Stored items
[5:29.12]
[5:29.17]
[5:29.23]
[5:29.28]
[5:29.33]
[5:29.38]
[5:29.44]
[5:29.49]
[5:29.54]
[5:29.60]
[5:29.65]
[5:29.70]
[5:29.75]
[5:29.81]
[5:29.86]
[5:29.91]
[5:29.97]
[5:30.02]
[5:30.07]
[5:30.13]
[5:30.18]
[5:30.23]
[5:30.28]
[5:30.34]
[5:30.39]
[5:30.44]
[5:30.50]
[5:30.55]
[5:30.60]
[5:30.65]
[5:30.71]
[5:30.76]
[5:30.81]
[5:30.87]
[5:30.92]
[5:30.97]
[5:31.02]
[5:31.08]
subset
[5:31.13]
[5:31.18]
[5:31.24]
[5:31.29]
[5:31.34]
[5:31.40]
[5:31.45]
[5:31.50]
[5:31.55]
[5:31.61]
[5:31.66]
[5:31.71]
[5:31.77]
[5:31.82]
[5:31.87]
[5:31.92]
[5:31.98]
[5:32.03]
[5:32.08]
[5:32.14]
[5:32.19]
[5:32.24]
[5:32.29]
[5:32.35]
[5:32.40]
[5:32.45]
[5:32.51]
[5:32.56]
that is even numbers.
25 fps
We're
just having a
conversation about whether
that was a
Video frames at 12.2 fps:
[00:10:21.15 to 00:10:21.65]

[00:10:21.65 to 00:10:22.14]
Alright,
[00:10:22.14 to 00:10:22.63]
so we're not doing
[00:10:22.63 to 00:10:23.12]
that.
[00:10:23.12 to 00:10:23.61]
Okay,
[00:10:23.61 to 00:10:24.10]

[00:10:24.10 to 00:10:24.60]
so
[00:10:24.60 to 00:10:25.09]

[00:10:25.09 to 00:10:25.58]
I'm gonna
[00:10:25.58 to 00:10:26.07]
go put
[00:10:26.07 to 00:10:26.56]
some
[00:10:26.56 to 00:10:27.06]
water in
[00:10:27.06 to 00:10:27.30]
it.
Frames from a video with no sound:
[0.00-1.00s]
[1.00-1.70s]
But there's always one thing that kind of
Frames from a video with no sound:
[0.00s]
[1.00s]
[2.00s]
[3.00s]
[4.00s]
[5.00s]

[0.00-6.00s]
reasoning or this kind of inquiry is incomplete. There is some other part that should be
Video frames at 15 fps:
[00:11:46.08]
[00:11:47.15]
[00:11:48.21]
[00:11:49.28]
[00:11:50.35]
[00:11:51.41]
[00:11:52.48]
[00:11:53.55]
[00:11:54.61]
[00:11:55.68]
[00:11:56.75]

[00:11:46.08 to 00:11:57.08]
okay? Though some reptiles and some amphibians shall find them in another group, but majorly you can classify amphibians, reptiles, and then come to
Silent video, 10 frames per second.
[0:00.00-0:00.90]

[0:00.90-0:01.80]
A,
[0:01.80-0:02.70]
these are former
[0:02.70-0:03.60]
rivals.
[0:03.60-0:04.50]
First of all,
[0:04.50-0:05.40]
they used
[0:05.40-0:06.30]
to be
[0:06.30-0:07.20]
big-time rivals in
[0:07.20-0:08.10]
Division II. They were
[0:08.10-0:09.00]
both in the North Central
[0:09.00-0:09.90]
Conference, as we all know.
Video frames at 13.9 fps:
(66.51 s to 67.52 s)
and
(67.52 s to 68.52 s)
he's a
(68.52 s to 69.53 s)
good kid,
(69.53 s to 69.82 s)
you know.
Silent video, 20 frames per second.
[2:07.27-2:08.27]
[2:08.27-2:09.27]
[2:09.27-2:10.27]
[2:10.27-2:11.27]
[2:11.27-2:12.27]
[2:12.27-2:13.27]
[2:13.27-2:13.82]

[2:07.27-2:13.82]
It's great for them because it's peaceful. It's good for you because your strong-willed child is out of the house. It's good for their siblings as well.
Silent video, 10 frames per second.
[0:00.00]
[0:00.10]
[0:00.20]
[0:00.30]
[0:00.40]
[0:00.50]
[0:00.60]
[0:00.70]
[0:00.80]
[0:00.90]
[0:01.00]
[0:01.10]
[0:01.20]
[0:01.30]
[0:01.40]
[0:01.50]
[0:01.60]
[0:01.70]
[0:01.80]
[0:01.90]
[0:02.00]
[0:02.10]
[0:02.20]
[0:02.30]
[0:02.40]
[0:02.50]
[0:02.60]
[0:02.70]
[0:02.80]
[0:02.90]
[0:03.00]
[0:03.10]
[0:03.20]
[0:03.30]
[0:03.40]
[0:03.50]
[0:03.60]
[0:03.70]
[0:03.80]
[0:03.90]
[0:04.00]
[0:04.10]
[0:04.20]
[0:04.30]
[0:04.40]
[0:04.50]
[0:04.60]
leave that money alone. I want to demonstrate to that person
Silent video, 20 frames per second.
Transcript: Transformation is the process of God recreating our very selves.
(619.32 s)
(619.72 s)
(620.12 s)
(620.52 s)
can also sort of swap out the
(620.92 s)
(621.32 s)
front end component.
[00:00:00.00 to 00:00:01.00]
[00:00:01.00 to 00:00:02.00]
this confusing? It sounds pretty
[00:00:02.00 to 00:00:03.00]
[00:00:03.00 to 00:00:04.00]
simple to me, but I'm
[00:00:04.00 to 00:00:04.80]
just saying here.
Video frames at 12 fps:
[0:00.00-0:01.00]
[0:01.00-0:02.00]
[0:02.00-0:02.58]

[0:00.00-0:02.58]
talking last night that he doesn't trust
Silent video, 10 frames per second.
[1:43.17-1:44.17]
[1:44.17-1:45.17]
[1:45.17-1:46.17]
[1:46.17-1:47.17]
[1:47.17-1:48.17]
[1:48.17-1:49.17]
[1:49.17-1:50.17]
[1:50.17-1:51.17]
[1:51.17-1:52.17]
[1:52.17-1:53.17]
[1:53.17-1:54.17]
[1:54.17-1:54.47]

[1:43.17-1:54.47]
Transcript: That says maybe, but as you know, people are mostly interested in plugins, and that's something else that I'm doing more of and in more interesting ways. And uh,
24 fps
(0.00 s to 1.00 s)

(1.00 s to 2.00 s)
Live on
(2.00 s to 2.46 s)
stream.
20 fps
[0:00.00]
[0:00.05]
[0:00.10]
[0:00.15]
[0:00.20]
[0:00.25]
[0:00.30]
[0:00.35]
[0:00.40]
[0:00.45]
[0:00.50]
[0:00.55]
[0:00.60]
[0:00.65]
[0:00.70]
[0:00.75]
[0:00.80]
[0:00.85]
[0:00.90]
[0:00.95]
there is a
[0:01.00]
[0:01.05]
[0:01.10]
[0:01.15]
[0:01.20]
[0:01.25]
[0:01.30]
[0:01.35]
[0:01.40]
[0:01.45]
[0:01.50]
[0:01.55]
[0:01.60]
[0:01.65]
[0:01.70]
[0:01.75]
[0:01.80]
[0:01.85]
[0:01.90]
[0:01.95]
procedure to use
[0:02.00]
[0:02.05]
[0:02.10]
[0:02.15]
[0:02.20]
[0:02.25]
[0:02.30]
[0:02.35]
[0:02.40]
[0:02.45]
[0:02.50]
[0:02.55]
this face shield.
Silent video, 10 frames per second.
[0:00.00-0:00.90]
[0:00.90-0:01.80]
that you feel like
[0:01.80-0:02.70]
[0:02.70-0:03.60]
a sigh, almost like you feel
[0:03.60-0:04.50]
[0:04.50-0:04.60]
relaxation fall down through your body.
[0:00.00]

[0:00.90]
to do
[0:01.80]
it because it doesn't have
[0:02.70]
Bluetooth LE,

→ **The task**:
Return the data in full, with each line kept exactly as it is.

→ **Reply to the task**:
[5:29.12]
[5:29.17]
[5:29.23]
[5:29.28]
[5:29.33]
[5:29.38]
[5:29.44]
[5:29.49]
[5:29.54]
[5:29.60]
[5:29.65]
[5:29.70]
[5:29.75]
[5:29.81]
[5:29.86]
[5:29.91]
[5:29.97]
[5:30.02]
[5:30.07]
[5:30.13]
[5:30.18]
[5:30.23]
[5:30.28]
[5:30.34]
[5:30.39]
[5:30.44]
[5:30.50]
[5:30.55]
[5:30.60]
[5:30.65]
[5:30.71]
[5:30.76]
[5:30.81]
[5:30.87]
[5:30.92]
[5:30.97]
[5:31.02]
[5:31.08]
subset
[5:31.13]
[5:31.18]
[5:31.24]
[5:31.29]
[5:31.34]
[5:31.40]
[5:31.45]
[5:31.50]
[5:31.55]
[5:31.61]
[5:31.66]
[5:31.71]
[5:31.77]
[5:31.82]
[5:31.87]
[5:31.92]
[5:31.98]
[5:32.03]
[5:32.08]
[5:32.14]
[5:32.19]
[5:32.24]
[5:32.29]
[5:32.35]
[5:32.40]
[5:32.45]
[5:32.51]
[5:32.56]
that is even numbers.
25 fps
We're
just having a
conversation about whether
that was a
Video frames at 12.2 fps:
[00:10:21.15 to 00:10:21.65]

[00:10:21.65 to 00:10:22.14]
Alright,
[00:10:22.14 to 00:10:22.63]
so we're not doing
[00:10:22.63 to 00:10:23.12]
that.
[00:10:23.12 to 00:10:23.61]
Okay,
[00:10:23.61 to 00:10:24.10]

[00:10:24.10 to 00:10:24.60]
so
[00:10:24.60 to 00:10:25.09]

[00:10:25.09 to 00:10:25.58]
I'm gonna
[00:10:25.58 to 00:10:26.07]
go put
[00:10:26.07 to 00:10:26.56]
some
[00:10:26.56 to 00:10:27.06]
water in
[00:10:27.06 to 00:10:27.30]
it.
Frames from a video with no sound:
[0.00-1.00s]
[1.00-1.70s]
But there's always one thing that kind of
Frames from a video with no sound:
[0.00s]
[1.00s]
[2.00s]
[3.00s]
[4.00s]
[5.00s]

[0.00-6.00s]
reasoning or this kind of inquiry is incomplete. There is some other part that should be
Video frames at 15 fps:
[00:11:46.08]
[00:11:47.15]
[00:11:48.21]
[00:11:49.28]
[00:11:50.35]
[00:11:51.41]
[00:11:52.48]
[00:11:53.55]
[00:11:54.61]
[00:11:55.68]
[00:11:56.75]

[00:11:46.08 to 00:11:57.08]
okay? Though some reptiles and some amphibians shall find them in another group, but majorly you can classify amphibians, reptiles, and then come to
Silent video, 10 frames per second.
[0:00.00-0:00.90]

[0:00.90-0:01.80]
A,
[0:01.80-0:02.70]
these are former
[0:02.70-0:03.60]
rivals.
[0:03.60-0:04.50]
First of all,
[0:04.50-0:05.40]
they used
[0:05.40-0:06.30]
to be
[0:06.30-0:07.20]
big-time rivals in
[0:07.20-0:08.10]
Division II. They were
[0:08.10-0:09.00]
both in the North Central
[0:09.00-0:09.90]
Conference, as we all know.
Video frames at 13.9 fps:
(66.51 s to 67.52 s)
and
(67.52 s to 68.52 s)
he's a
(68.52 s to 69.53 s)
good kid,
(69.53 s to 69.82 s)
you know.
Silent video, 20 frames per second.
[2:07.27-2:08.27]
[2:08.27-2:09.27]
[2:09.27-2:10.27]
[2:10.27-2:11.27]
[2:11.27-2:12.27]
[2:12.27-2:13.27]
[2:13.27-2:13.82]

[2:07.27-2:13.82]
It's great for them because it's peaceful. It's good for you because your strong-willed child is out of the house. It's good for their siblings as well.
Silent video, 10 frames per second.
[0:00.00]
[0:00.10]
[0:00.20]
[0:00.30]
[0:00.40]
[0:00.50]
[0:00.60]
[0:00.70]
[0:00.80]
[0:00.90]
[0:01.00]
[0:01.10]
[0:01.20]
[0:01.30]
[0:01.40]
[0:01.50]
[0:01.60]
[0:01.70]
[0:01.80]
[0:01.90]
[0:02.00]
[0:02.10]
[0:02.20]
[0:02.30]
[0:02.40]
[0:02.50]
[0:02.60]
[0:02.70]
[0:02.80]
[0:02.90]
[0:03.00]
[0:03.10]
[0:03.20]
[0:03.30]
[0:03.40]
[0:03.50]
[0:03.60]
[0:03.70]
[0:03.80]
[0:03.90]
[0:04.00]
[0:04.10]
[0:04.20]
[0:04.30]
[0:04.40]
[0:04.50]
[0:04.60]
leave that money alone. I want to demonstrate to that person
Silent video, 20 frames per second.
Transcript: Transformation is the process of God recreating our very selves.
(619.32 s)
(619.72 s)
(620.12 s)
(620.52 s)
can also sort of swap out the
(620.92 s)
(621.32 s)
front end component.
[00:00:00.00 to 00:00:01.00]
[00:00:01.00 to 00:00:02.00]
this confusing? It sounds pretty
[00:00:02.00 to 00:00:03.00]
[00:00:03.00 to 00:00:04.00]
simple to me, but I'm
[00:00:04.00 to 00:00:04.80]
just saying here.
Video frames at 12 fps:
[0:00.00-0:01.00]
[0:01.00-0:02.00]
[0:02.00-0:02.58]

[0:00.00-0:02.58]
talking last night that he doesn't trust
Silent video, 10 frames per second.
[1:43.17-1:44.17]
[1:44.17-1:45.17]
[1:45.17-1:46.17]
[1:46.17-1:47.17]
[1:47.17-1:48.17]
[1:48.17-1:49.17]
[1:49.17-1:50.17]
[1:50.17-1:51.17]
[1:51.17-1:52.17]
[1:52.17-1:53.17]
[1:53.17-1:54.17]
[1:54.17-1:54.47]

[1:43.17-1:54.47]
Transcript: That says maybe, but as you know, people are mostly interested in plugins, and that's something else that I'm doing more of and in more interesting ways. And uh,
24 fps
(0.00 s to 1.00 s)

(1.00 s to 2.00 s)
Live on
(2.00 s to 2.46 s)
stream.
20 fps
[0:00.00]
[0:00.05]
[0:00.10]
[0:00.15]
[0:00.20]
[0:00.25]
[0:00.30]
[0:00.35]
[0:00.40]
[0:00.45]
[0:00.50]
[0:00.55]
[0:00.60]
[0:00.65]
[0:00.70]
[0:00.75]
[0:00.80]
[0:00.85]
[0:00.90]
[0:00.95]
there is a
[0:01.00]
[0:01.05]
[0:01.10]
[0:01.15]
[0:01.20]
[0:01.25]
[0:01.30]
[0:01.35]
[0:01.40]
[0:01.45]
[0:01.50]
[0:01.55]
[0:01.60]
[0:01.65]
[0:01.70]
[0:01.75]
[0:01.80]
[0:01.85]
[0:01.90]
[0:01.95]
procedure to use
[0:02.00]
[0:02.05]
[0:02.10]
[0:02.15]
[0:02.20]
[0:02.25]
[0:02.30]
[0:02.35]
[0:02.40]
[0:02.45]
[0:02.50]
[0:02.55]
this face shield.
Silent video, 10 frames per second.
[0:00.00-0:00.90]
[0:00.90-0:01.80]
that you feel like
[0:01.80-0:02.70]
[0:02.70-0:03.60]
a sigh, almost like you feel
[0:03.60-0:04.50]
[0:04.50-0:04.60]
relaxation fall down through your body.
[0:00.00]

[0:00.90]
to do
[0:01.80]
it because it doesn't have
[0:02.70]
Bluetooth LE,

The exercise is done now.